Britain’s prison population – now some 84,000-strong – may soon have to give up one of the few pleasures they enjoy in stir, the right to smoke cigarettes.

British media reported that the country’s Prison Service may consider a ban on smoking in all areas of jails in England and Wales (Scotland’s prisons fall under a different jurisdiction), similar to the 2007 prohibition of tobacco imposed upon pubs, restaurants, workplaces and other enclosed public venues.

At present, prisoners can light up only in the confines of their cells, not in the exercise yards or other ”open” areas.

The measure was reportedly considered after prison staff and non-smoking inmates threatened to file lawsuits over the harmful effects of passive smoking.

Prison officials are expected to commence a pilot program next year – starting with jails in southwestern England, including Exeter and Eastwood Park Women's jail, according to The Times -- with a full ban expected by the year 2015. Inmates who smoke will be provided with a nicotine patch to satisfy their appetites for smokes.

But the plan has many critics scratching their heads – for one thing, with an estimated 80 percent of inmates smokers, the financial cost of providing patches would be high. In addition, cigarettes (like drugs) are used as a form of currency in prisons, while others worry that a ban on tobacco will only increase prisoners’ already high stress levels, which could trigger violence snd even riots.

“There may well be good intentions behind this policy proposal but it will undoubtedly put a lot of pressure on jails, which are already pretty stretched,” said Andrew Neilson of the Howard League for Penal Reform, according to BBC.

"Prisons are going through unprecedented budget cuts, prison resources, staff resources have [already] been cut.”

Mark Johnson, a former inmate who is now with a charity group called User Voice, said the Prison Service and the Ministry of Justice should focus on more important priorities like rehabilitation, adding that smoking is a “human right.”

"We've got a serious problem the way we have the rates of re-offending, and they sort of come up with... a PR line about something as minute as smoking in cells,” he told BBC.

"We work in a number of prisons around the country and already in communal spaces smoking's banned.
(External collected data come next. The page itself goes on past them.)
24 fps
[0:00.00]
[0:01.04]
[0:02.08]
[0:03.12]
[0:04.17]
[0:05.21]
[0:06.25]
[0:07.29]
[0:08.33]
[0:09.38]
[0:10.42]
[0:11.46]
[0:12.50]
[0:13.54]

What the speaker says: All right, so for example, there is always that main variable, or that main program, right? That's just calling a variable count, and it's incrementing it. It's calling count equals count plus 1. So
The only place that you can smoke is actually in your cell."

Juliet Lyon, director of the Prison Reform Trust, called the proposal “very risky,” according to Sky News.

"You’re putting extra pressure on a system that's already under pressure," she said, citing that smoking is a great stress-reliever for many inmates.
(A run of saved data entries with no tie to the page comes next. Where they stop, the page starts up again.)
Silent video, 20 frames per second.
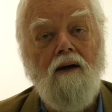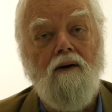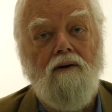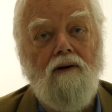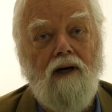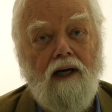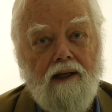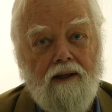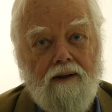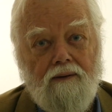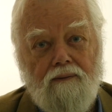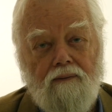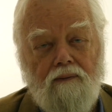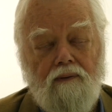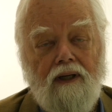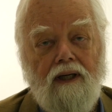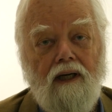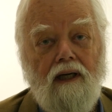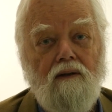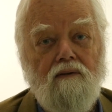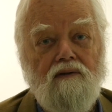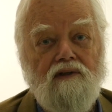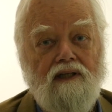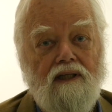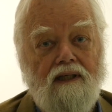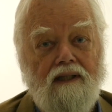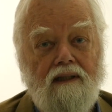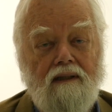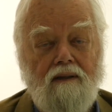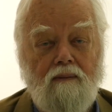Right. When I was a
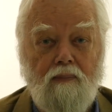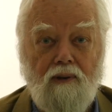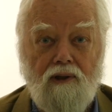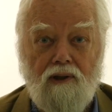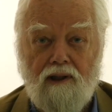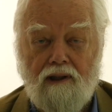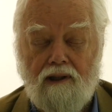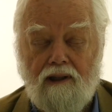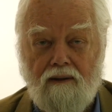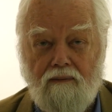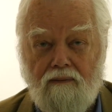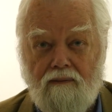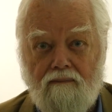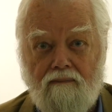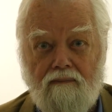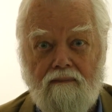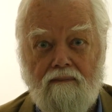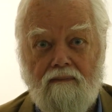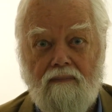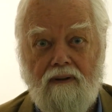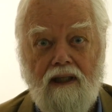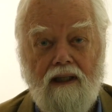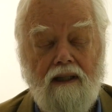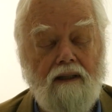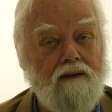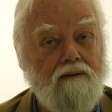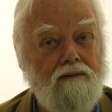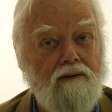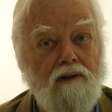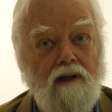little boy, I
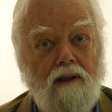grew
"If the substitute for smoking were more time with staff, more time outside of your cell, more purposeful activity, more skills-training [then] that would be a very different picture.”

Even Steve Gillan, general secretary of the Prison Officers' Association, which strongly advocates for a tobacco ban, admitted the ban will be hard to enforce.

'There is no pretending otherwise. It could cause disturbances but they have done it successfully in Canada and in young offender institutions in England and Wales,” he told the Times of London.

“We welcome this move. It is our policy to have smoke-free prisons for our members. We will work with the [Justice] Ministry to make sure it works effectively.”

Many commenters on British news websites blasted the proposed ban – either as unnecessary or potentially dangerous.

“Bilbo Baggins” from Brighton called the measure “ridiculous.”

“The smoking ban killed pubs and a vast income for the country. Prisoners have no choice about where to live and I think there will be violent trouble over this. Please, can we get away from Puritanism? It does not work,” he wrote to the Daily Mail.

 “Tim” from Birmingham declared: “After this is introduced, it might not be too long before the actual prisons start smoking! A bad idea if you are in lock-down with no outside access.”

However, a reader on BBC endorsed the ban.

“Prison is supposed to be a punishment, not a holiday camp,” he or she wrote. “Take their cigarettes away. It's also supposed to be somewhere you can reform yourself. And that includes your health. It's not fair [to] the prison guards either.”

For the record, according to a report in USA Today, half of the 50 states of the US ban smoking in prisons, including tobacco-manufacturing states like Virginia and North Carolina.